Segment Open
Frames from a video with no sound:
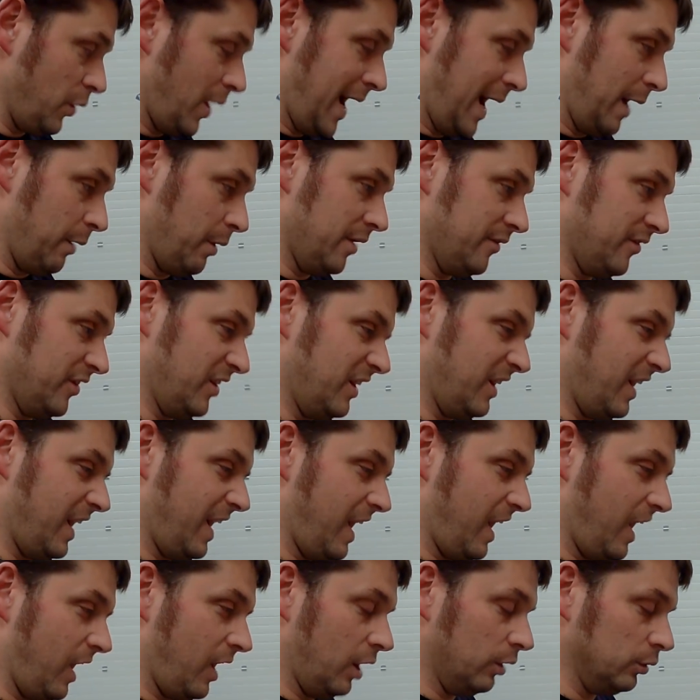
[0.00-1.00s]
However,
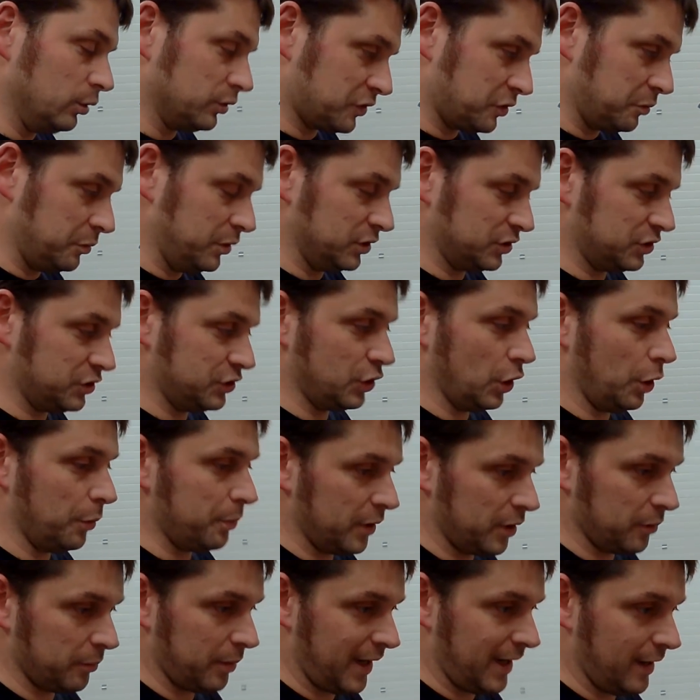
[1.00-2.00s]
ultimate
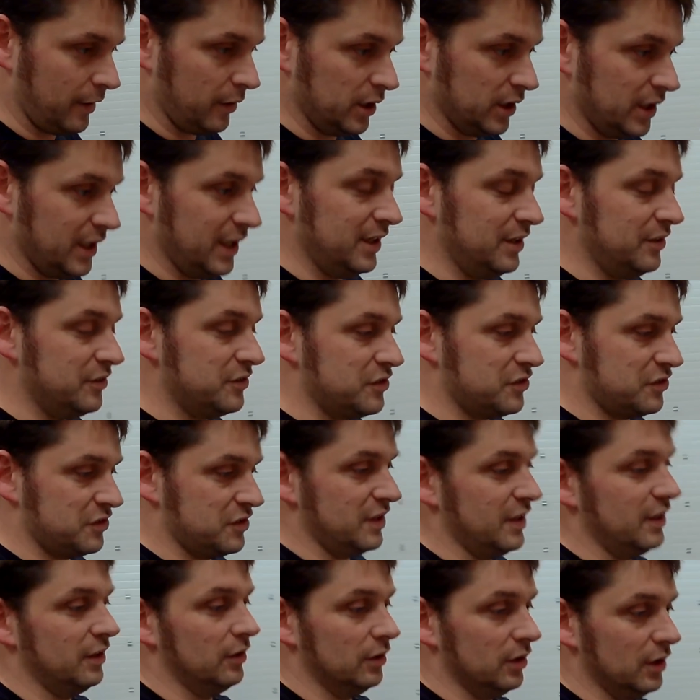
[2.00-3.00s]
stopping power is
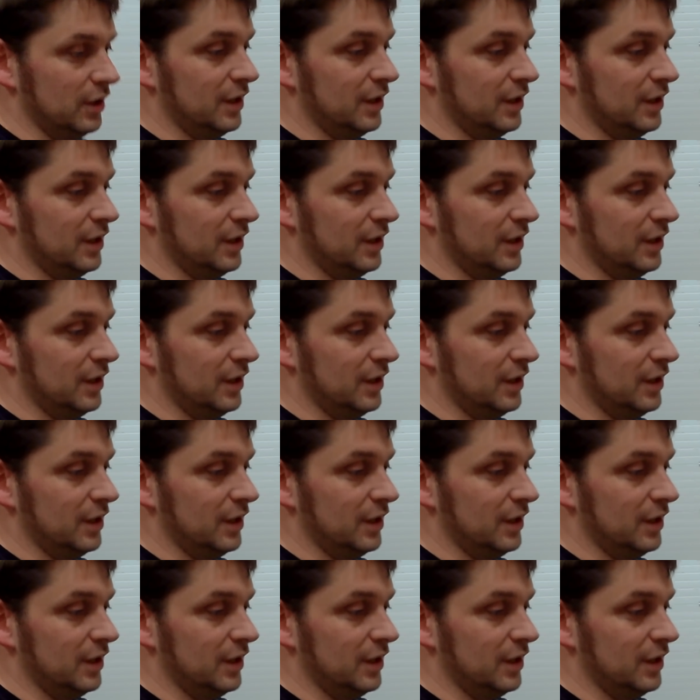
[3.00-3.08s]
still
Segment Closed
Segment Open
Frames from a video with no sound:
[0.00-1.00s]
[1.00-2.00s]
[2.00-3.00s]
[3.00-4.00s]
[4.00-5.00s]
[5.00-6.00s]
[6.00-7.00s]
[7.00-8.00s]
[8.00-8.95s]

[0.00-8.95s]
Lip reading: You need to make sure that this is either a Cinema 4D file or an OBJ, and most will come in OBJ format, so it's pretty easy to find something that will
Segment Closed
WORK INSTRUCTIONS:
The answer is the lines above between the line holding "[5.00-6.00s]" and the line holding "Lip reading: You", inclusive, each written out exactly, and no others.

TASK ANSWER:
[5.00-6.00s]
[6.00-7.00s]
[7.00-8.00s]
[8.00-8.95s]

[0.00-8.95s]
Lip reading: You need to make sure that this is either a Cinema 4D file or an OBJ, and most will come in OBJ format, so it's pretty easy to find something that will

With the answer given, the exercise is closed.